DER BÄRENHANSL

Eine arme Mutter wußte sich mit ihrem schwachen, armseligen Kinde nicht zu helfen und zu raten. Da nahm sie es und trug es hinaus in den Wald zu einer Höhle, in der eine Bärin hauste, warf es hinein und empfahl es dem Schütze Gottes. Dann kehrte sie weinend heim. Die Bärin fühlte aber Mitleid mit dem kleinen Kinde und hielt es wie ihre Jungen - und der Knabe erholte sich und wuchs heran. Anfangs strich er mit den Bären durch die Wälder, später aber verließ der Bursche die Wildnis und zog herab ins Tal. Er war so stark, daß er ein Schwert von 60 Kilogramm trug und dasselbe ritterlich führte. Auf seiner Wanderung kam er zu einem Kohlenbrenner, der die größten Bäume samt den Wurzeln aus der Erde riß, die Stämme mit den Händen zerstückelte und aus den so gemachten Prügeln Kohlen brannte. Als der Bärenhansl den starken Kohlenbrenner sah, sprach er zu ihm: "Kamerad, geh mit mir in die weite Welt, wir wollen dort mitsammen unser Glück machen! Sieh, ich bin auch ein Mordskerl, und wir wollen uns ordentlich durchschlagen."

Der Kohlenbrenner ließ sich dies nicht zweimal sagen, schlug ein, und beide wanderten nun weiter. Auf dem Wege kamen sie zu einem Müller, der an einer Anhöhe stand und mit seinem Atem sieben Mühlen auf einmal trieb.

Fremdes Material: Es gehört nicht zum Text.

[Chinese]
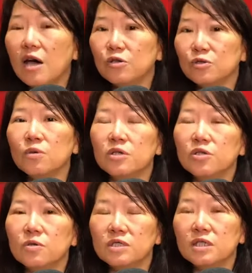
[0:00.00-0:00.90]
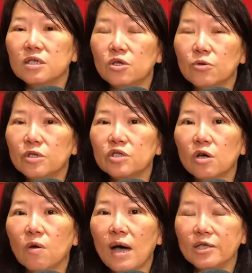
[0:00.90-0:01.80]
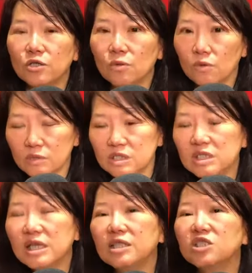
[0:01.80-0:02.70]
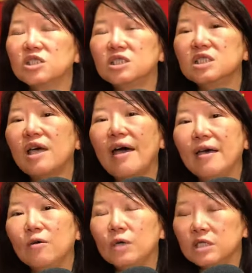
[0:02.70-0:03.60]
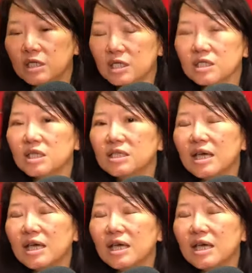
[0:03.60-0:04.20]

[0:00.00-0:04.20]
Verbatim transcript: 后如果用这个 chorizo 的话，就。今天吃西餐，你这个剩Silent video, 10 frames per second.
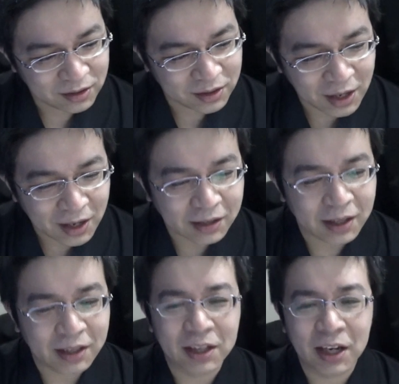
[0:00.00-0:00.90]
前半
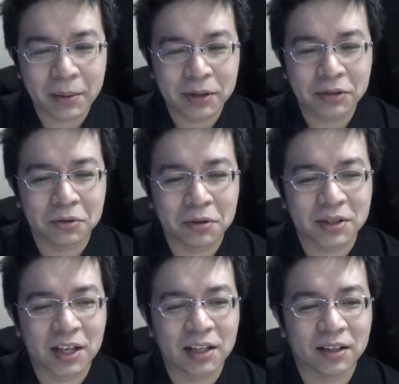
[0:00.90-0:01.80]
から半ばの子は
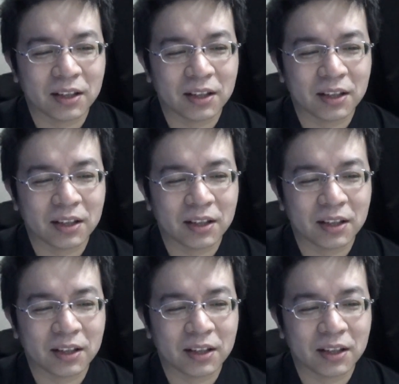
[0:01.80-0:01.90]
絶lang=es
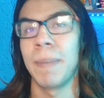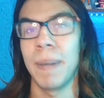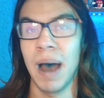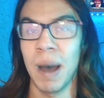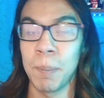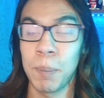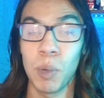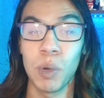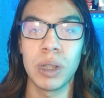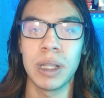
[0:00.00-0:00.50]

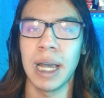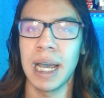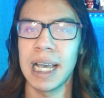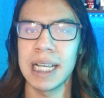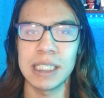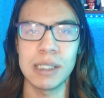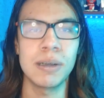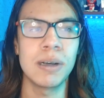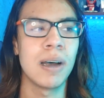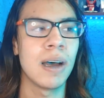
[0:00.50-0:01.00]
apunte a
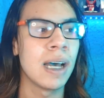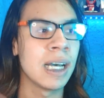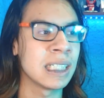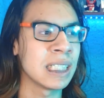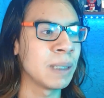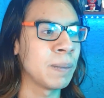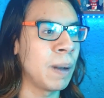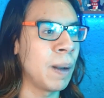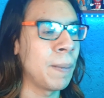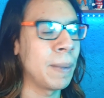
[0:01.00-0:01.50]
eso, es
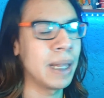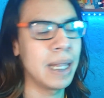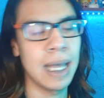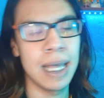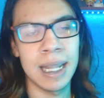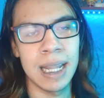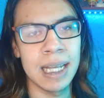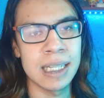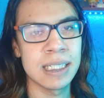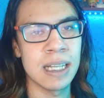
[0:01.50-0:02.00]
simplemente
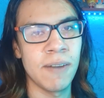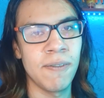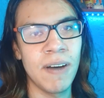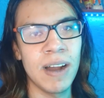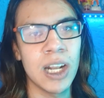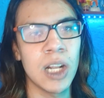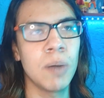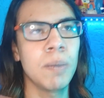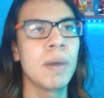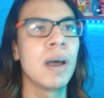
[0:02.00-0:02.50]
ideas del
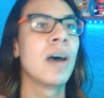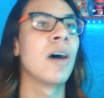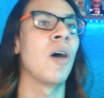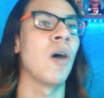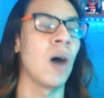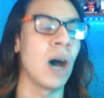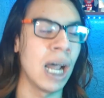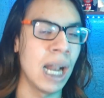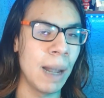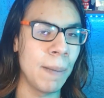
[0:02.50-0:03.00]
fandom,
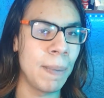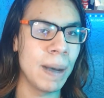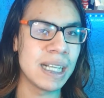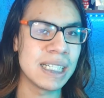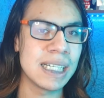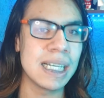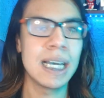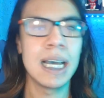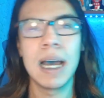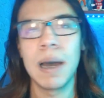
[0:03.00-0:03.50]
ojalá
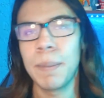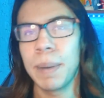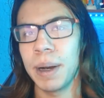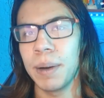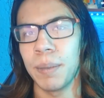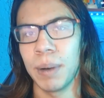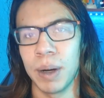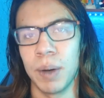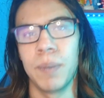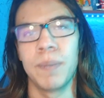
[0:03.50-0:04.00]
pase,
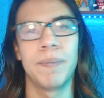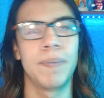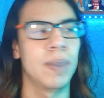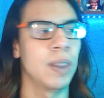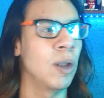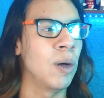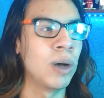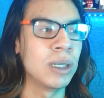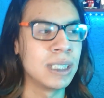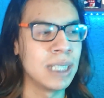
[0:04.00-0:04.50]
pero bueno,
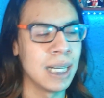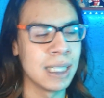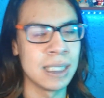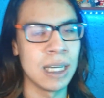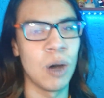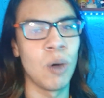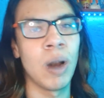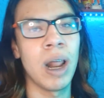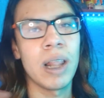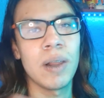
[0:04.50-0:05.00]
no está
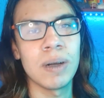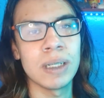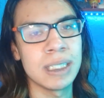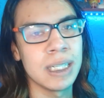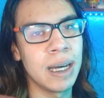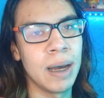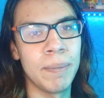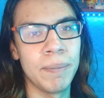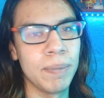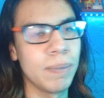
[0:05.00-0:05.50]
asegurado, así
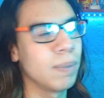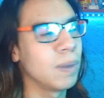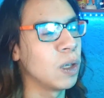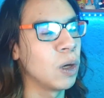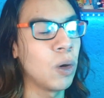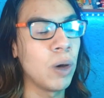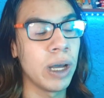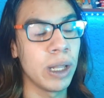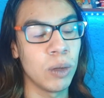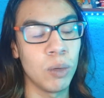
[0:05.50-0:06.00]
que
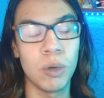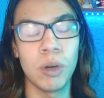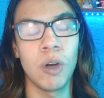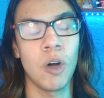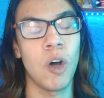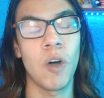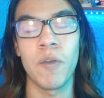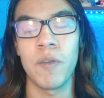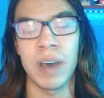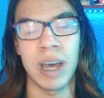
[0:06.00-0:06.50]
yo que tú
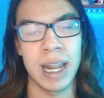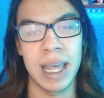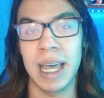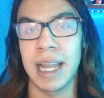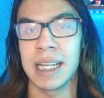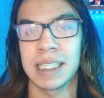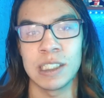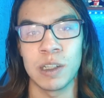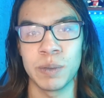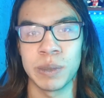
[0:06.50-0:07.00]
no confiaría en esa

Dieser paßte zu uns, dachte der Bärenhansl, ging auf den Müller zu und sprach: "Meister, Ihr seid ein tapferer Patron und zu etwas Besserem geboren, als hier Euren Atem zu verschwenden. Kommt, geht mit uns, und wir werden unser Glück in der Welt machen."

Dem Müller gefiel der Vorschlag nicht übel, und er ging mit ihnen.

Auf ihrem Wege kamen sie bald zu einem halbverfallenen Schloß, das unbewohnt war. Da beschlossen sie, einige Tage darin Rast zu halten und im nahen Wald zu jagen. Am ersten Tage ruhten alle drei aus und schliefen um die Wette. Am zweiten Tag zog der Bärenhansl mit dem Kohlenbrenner auf die Jagd, und der Müller mußte im Schloß bleiben, um zu kochen. Als dieser aber bei seiner Arbeit am Herde stand, kamen aus dem Kamin Geister herab und prügelten den verlassenen Koch derartig durch, daß er halbtot auf dem Boden liegenblieb. Bald darauf kehrten die zwei Kameraden mit großer Beute und noch größerem Hunger von ihrer Jagd zurück und fanden kein Mittagsmahl bereitet.

"Verfluchter Kerl!" schrie der Bärenhansl, "was hast du gemacht? Wir haben Hunger, daß wir die Sterne am hellichten Tage sehen, und freuten uns auf deine Mahlzeit - und nun hast du uns so arg betrogen!"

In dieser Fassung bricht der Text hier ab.